Dirty Diaper Storage
Using a hanging wet bag or a pail with a liner is the most common way to store dirty diapers. If you do not have something you can use as a pail, a hanging wet bag will be the cheapest way to store dirty diapers upfront because it’s just the cost of the wet bag, not a pail. A Wegreeco hanging wet bag costs $10.
That said, there is no reason you have to use a pail specifically meant for diapers. You can use anything you have around the house that might work–an old garbage bin or a laundry basket are common choices.
If you can find a container around the house, you can get a pail liner to use inside it. The pail liner just keeps the pail from getting too dirty, wet, or gross. You can get a 2-pack of pail liners from Wegreeco for $16, which is a better per unit price than the hanging wet bag. Believe me–it is super helpful to have more than 1 pail liner or wet bag so you have a new one ready to use on laundry day.
On-the-Go Wetbags & Diaper Pods
It can be handy to have some wet bags to keep in your purse or diaper bag for when you’re on the go. You need a place to put those dirty diapers!
If your budget is only $160, this would be an item I would skip. You can use a plastic grocery bag (or any reusable grocery bags you have, especially if it’s water resistant). Because it is so easy to find something around the house for this purpose, don’t waste any of your diaper budget on it. But if you really want them, you can get a 2-pack of Alva wet bags for $10.
Diaper pods are carrying bags for clean diapers. Even if you have a large budget, I really don’t see the point in a diaper pod. That is what your diaper bag is for!

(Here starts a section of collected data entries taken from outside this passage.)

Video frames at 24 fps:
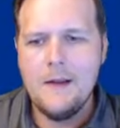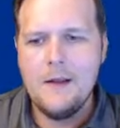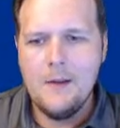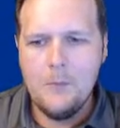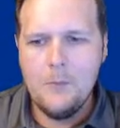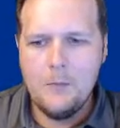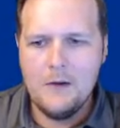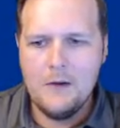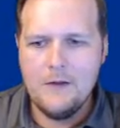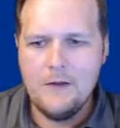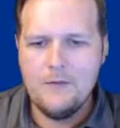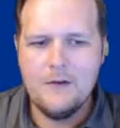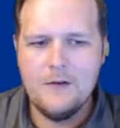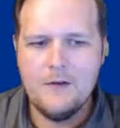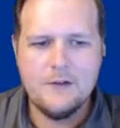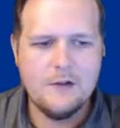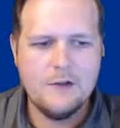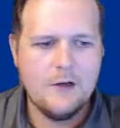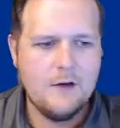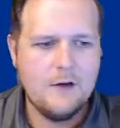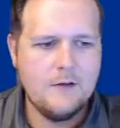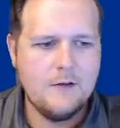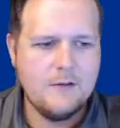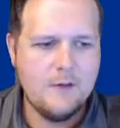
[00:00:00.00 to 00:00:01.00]
benefit you're
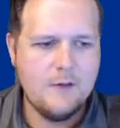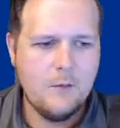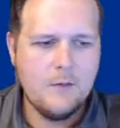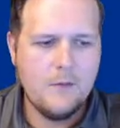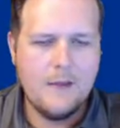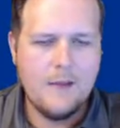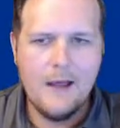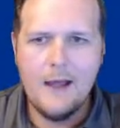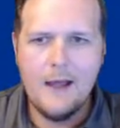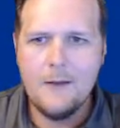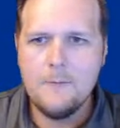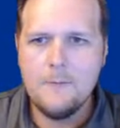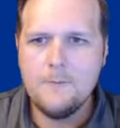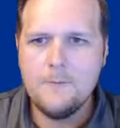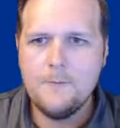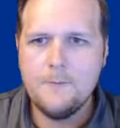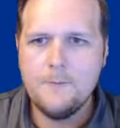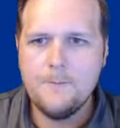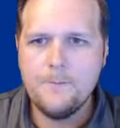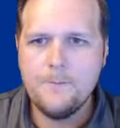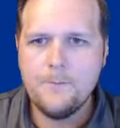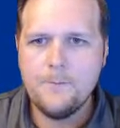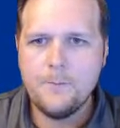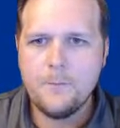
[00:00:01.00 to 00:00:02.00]
going to see with that.
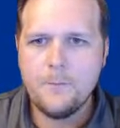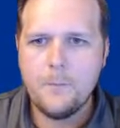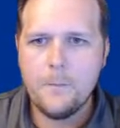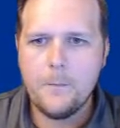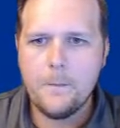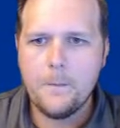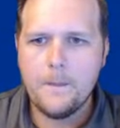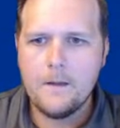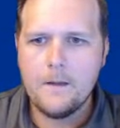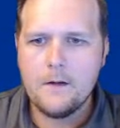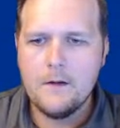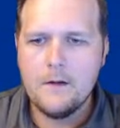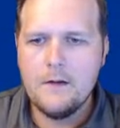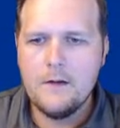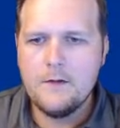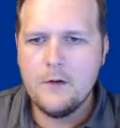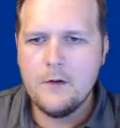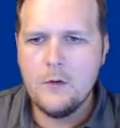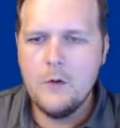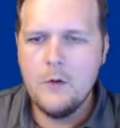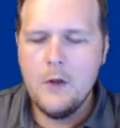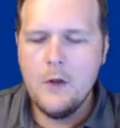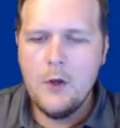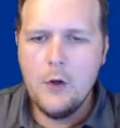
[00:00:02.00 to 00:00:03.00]

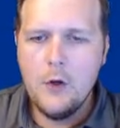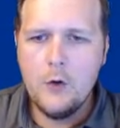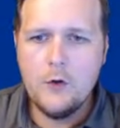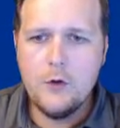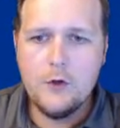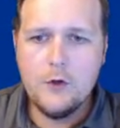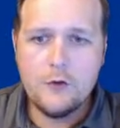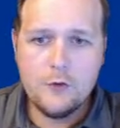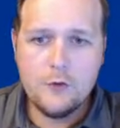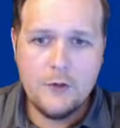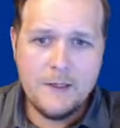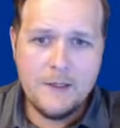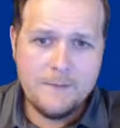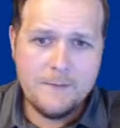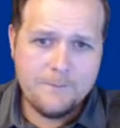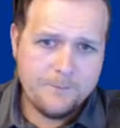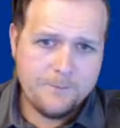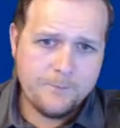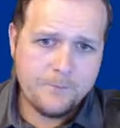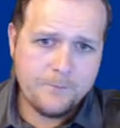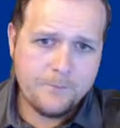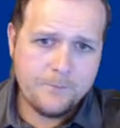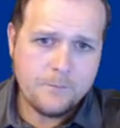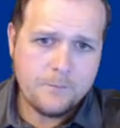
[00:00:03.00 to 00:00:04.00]
So who to treat?
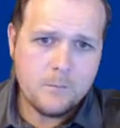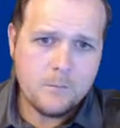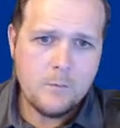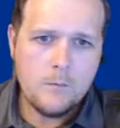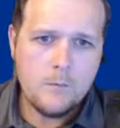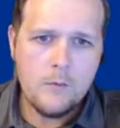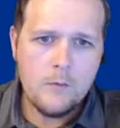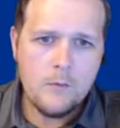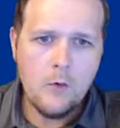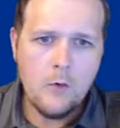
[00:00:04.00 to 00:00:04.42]
Well,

Laundry Detergent & Additives
Keep it simple. Use a strong detergent that you can afford. Tide is the most popular, but it is not by any means the only detergent you can use.

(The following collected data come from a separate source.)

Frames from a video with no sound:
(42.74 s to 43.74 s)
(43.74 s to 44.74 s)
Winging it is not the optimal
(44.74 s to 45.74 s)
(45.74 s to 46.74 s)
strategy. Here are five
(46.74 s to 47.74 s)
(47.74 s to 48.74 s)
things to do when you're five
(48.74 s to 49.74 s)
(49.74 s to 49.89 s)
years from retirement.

Don’t go too crazy with additives. My personal opinion is they cause more problems than they solve, that includes hard water. You will have SO MANY PEOPLE online tell you that you *have* to use Calgon or Borax even if your water is just a little hard, but it can cause a lot of issues. Check out this post for more info about hard water.
If you’re having issues with your particular detergent, it is probably easier and cheaper just to switch detergents (you can always use up the ineffective detergent on loads of clothes so it doesn’t go to waste).
All detergent is very reasonably priced, and there are so many people out there who prefer it to Tide. I’m not going to include the price of detergent in the diaper budget since laundry detergent is something you will need to buy anyway for other uses.
At the end of the day, everyone’s washing situation is unique and you just have to find a routine and laundry products that work for you. If you find something that works and you don’t mind the cost or the efforts, keep going with it. Don’t fix what ain’t broke.
Here is the final total for my cloth diaper stash:
- Diaper Covers: 12 covers for $70
- Inserts (Flats): 30 flats for $50 (Osocozy)
- Diaper Fasteners: 1 pack of Snappis for $10
- Cloth Wipes: $20
- Dirty Diaper Hanging Wet Bag: $10
Total Price of the Diaper Stash: $160!
$160 for a brand new stash that doesn’t involve any second-hand purchases (not that there’s anything wrong with second hand) or relying on gifts. You can even get this total below $150 if you choose diaper pins and make your own cloth wipes!
There are many people out there that don’t know how they may even come up with $160. Thankfully, there are many cloth diaper banks out there (like The Cloth Option) that can help with this. However, you can also save up this amount when you are pregnant by setting aside money every week that would go toward disposable diapers when your baby is here. Within a few months, you will have enough to make these purchases.
Have any of you purchased a full cloth diaper stash for a super low price? Tell me about it in the comments! What brands, styles, and accessories did you purchase? I’d love to know!